**EXERCISE REQUIREMENTS**
An exact copy of all the data below is needed, without its pictures.

•••••

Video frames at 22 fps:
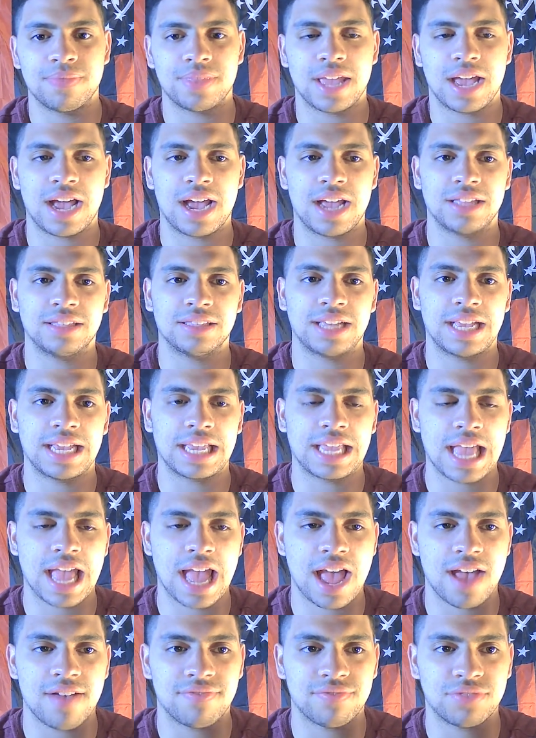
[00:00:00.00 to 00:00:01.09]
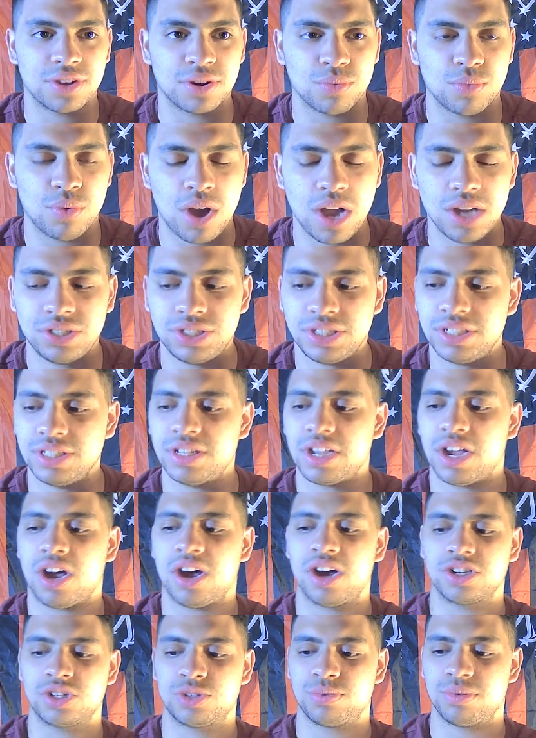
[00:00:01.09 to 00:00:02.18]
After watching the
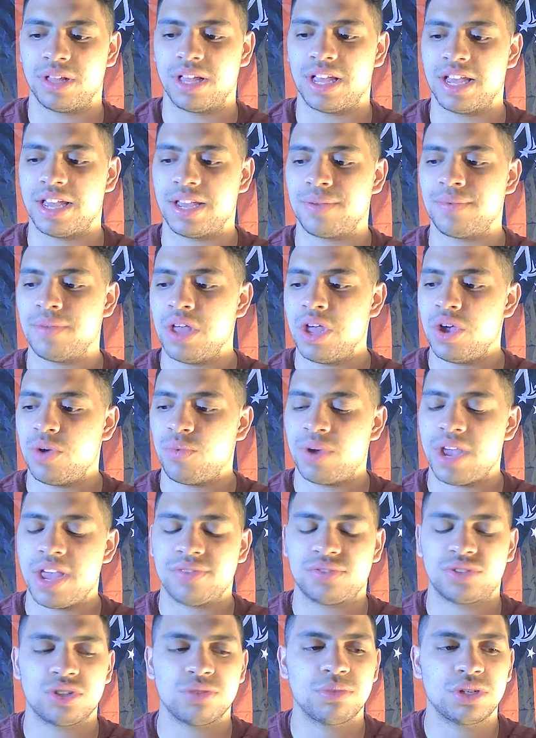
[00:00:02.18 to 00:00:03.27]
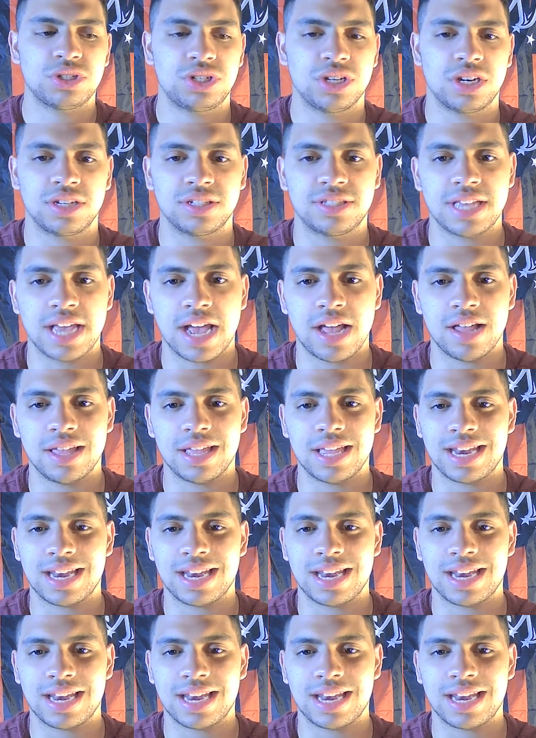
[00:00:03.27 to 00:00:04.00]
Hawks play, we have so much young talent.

•••••

**REPLY**
Video frames at 22 fps:
[00:00:00.00 to 00:00:01.09]
[00:00:01.09 to 00:00:02.18]
After watching the
[00:00:02.18 to 00:00:03.27]
[00:00:03.27 to 00:00:04.00]
Hawks play, we have so much young talent.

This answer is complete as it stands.